INSTRUCTIONS TO FOLLOW:
In the material below, pictures must be dropped. Repeat exactly, and only, the lines from the line with "(1510.14 s to 1511.04 s)" to the line with "Lip reading: And", both ends included.
____ SUPPLIED RECORDS
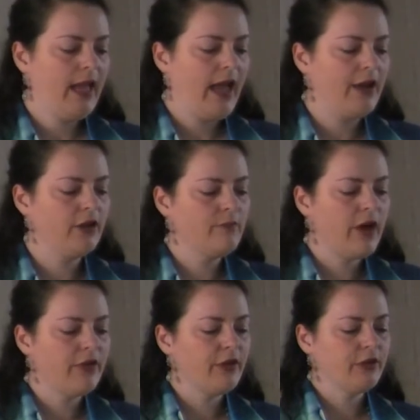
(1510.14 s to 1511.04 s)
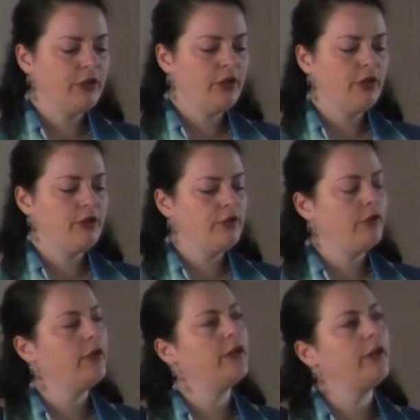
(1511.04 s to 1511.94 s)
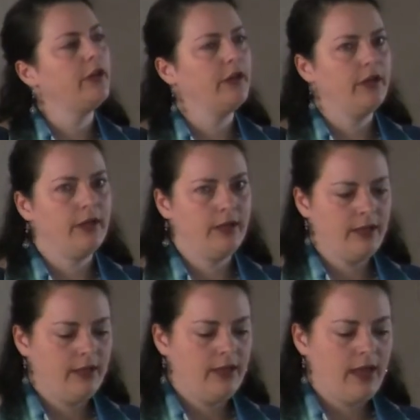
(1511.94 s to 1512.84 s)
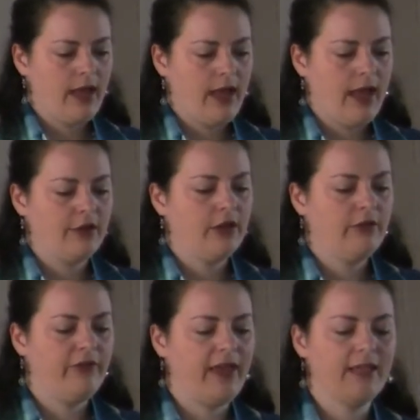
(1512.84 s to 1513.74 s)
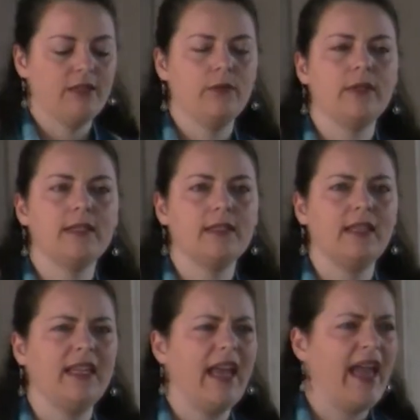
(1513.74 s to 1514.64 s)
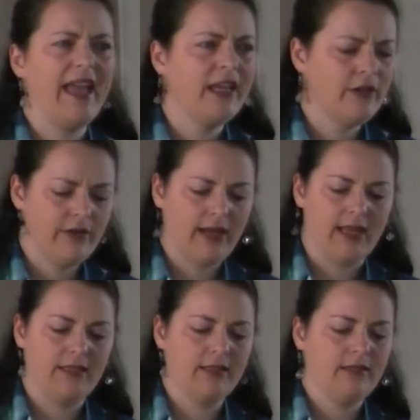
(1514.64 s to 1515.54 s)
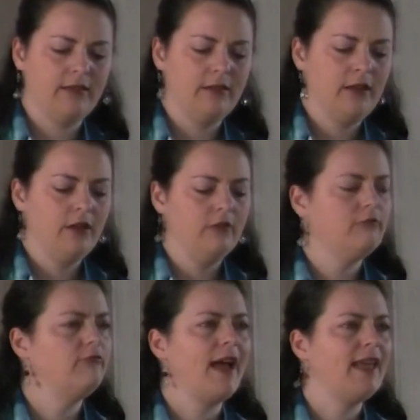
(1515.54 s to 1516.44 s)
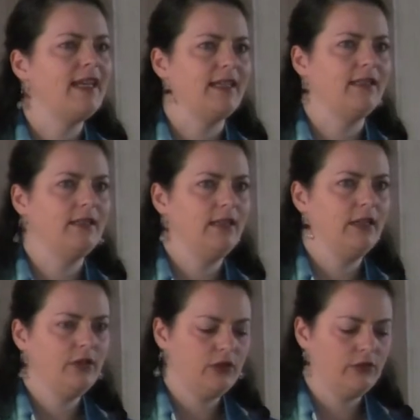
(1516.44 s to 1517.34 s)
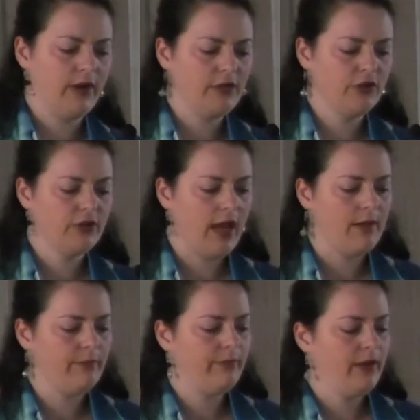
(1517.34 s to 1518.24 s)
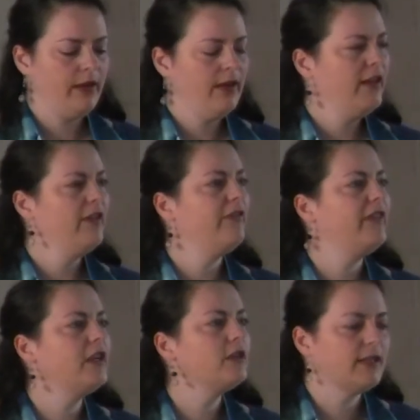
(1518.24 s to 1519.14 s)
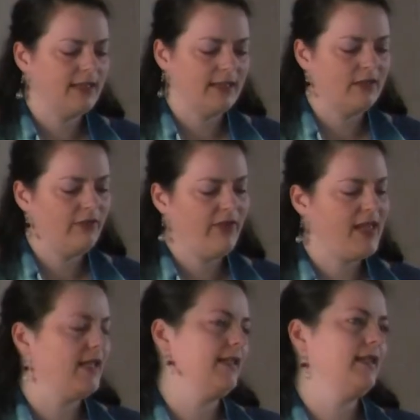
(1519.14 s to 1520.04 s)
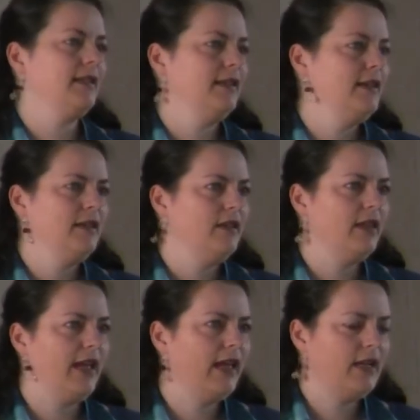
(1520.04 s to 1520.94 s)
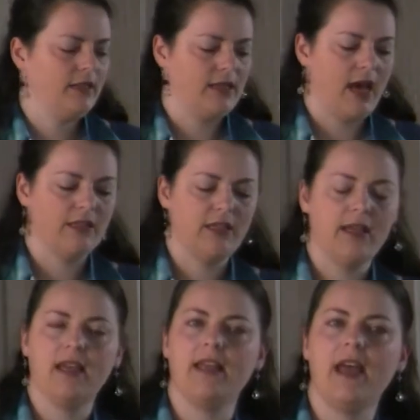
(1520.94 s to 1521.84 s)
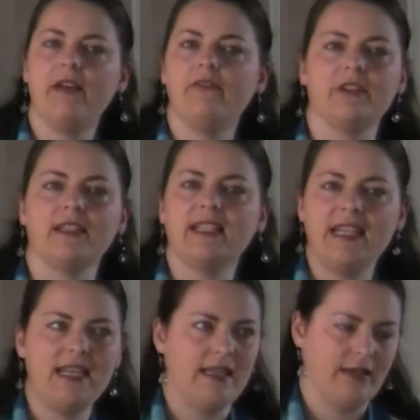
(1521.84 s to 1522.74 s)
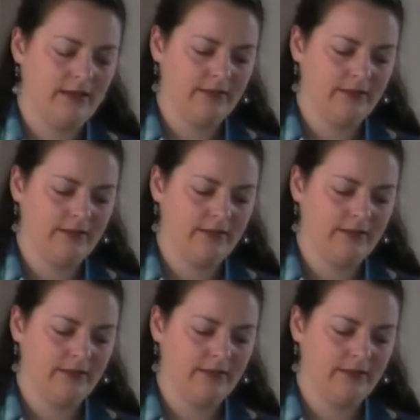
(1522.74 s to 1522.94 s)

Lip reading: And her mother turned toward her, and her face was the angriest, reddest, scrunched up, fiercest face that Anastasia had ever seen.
________
____ SUPPLIED RECORDS
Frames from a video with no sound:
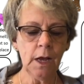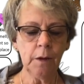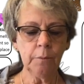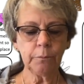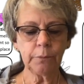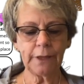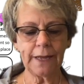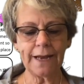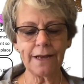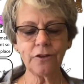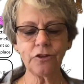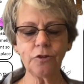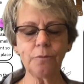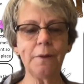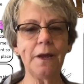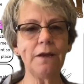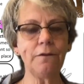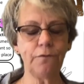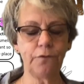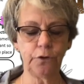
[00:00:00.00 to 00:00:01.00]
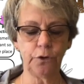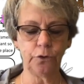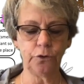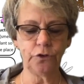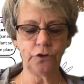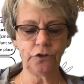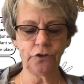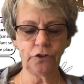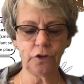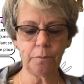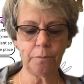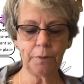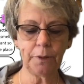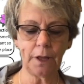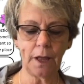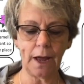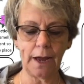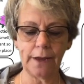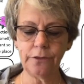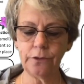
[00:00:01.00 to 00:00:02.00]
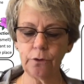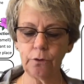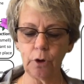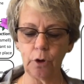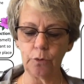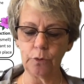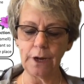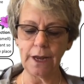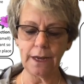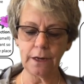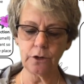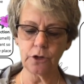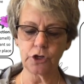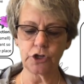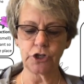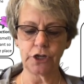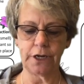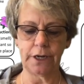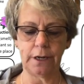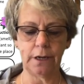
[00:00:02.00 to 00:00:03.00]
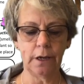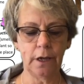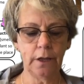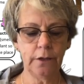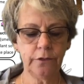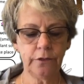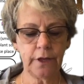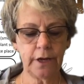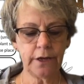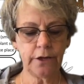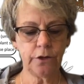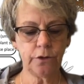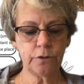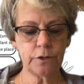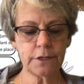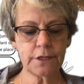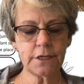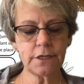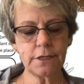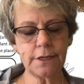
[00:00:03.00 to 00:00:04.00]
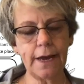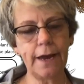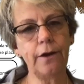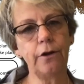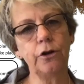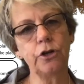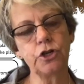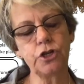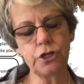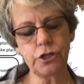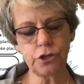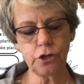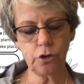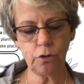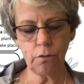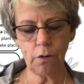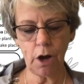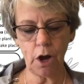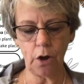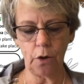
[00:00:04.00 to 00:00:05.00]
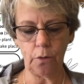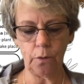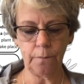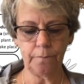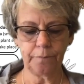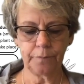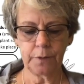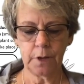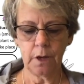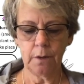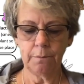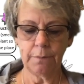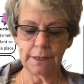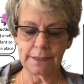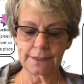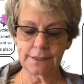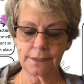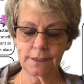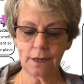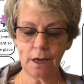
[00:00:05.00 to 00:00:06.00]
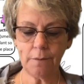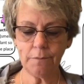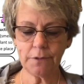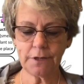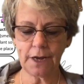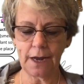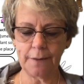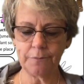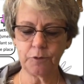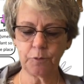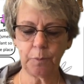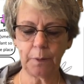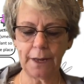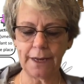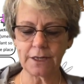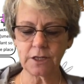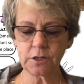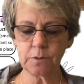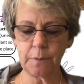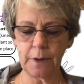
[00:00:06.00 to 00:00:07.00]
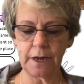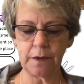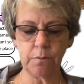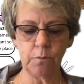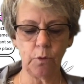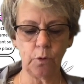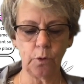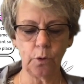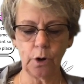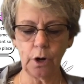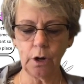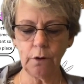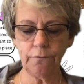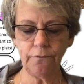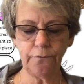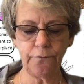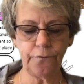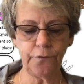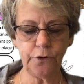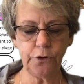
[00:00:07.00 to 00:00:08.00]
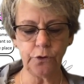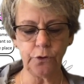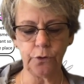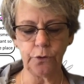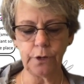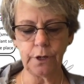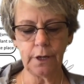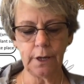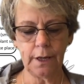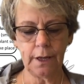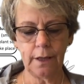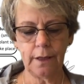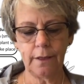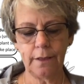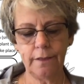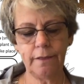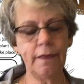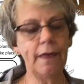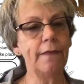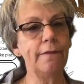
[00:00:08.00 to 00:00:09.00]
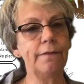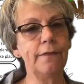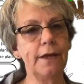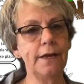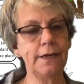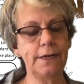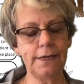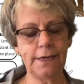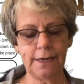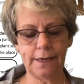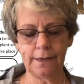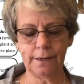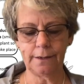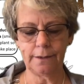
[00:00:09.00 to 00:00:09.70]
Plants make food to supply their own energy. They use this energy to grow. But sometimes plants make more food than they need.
________
____ SUPPLIED RECORDS
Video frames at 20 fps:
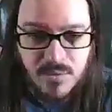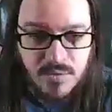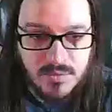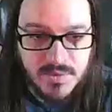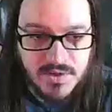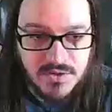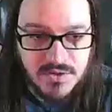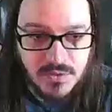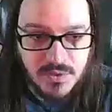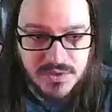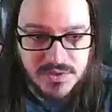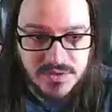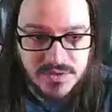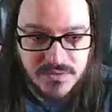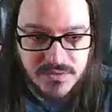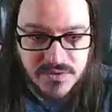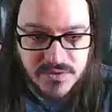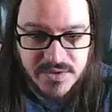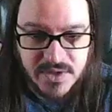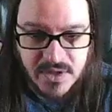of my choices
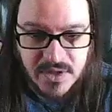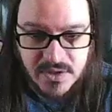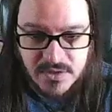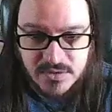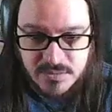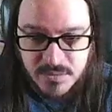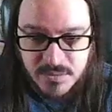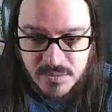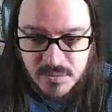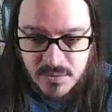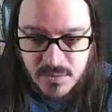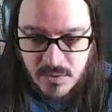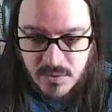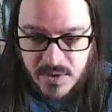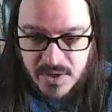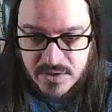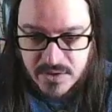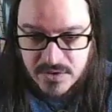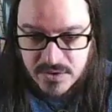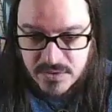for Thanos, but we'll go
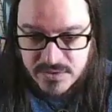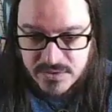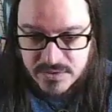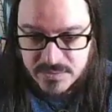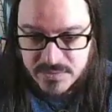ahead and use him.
________
ANSWER SPACE:
(1510.14 s to 1511.04 s)
(1511.04 s to 1511.94 s)
(1511.94 s to 1512.84 s)
(1512.84 s to 1513.74 s)
(1513.74 s to 1514.64 s)
(1514.64 s to 1515.54 s)
(1515.54 s to 1516.44 s)
(1516.44 s to 1517.34 s)
(1517.34 s to 1518.24 s)
(1518.24 s to 1519.14 s)
(1519.14 s to 1520.04 s)
(1520.04 s to 1520.94 s)
(1520.94 s to 1521.84 s)
(1521.84 s to 1522.74 s)
(1522.74 s to 1522.94 s)

Lip reading: And her mother turned toward her, and her face was the angriest, reddest, scrunched up, fiercest face that Anastasia had ever seen.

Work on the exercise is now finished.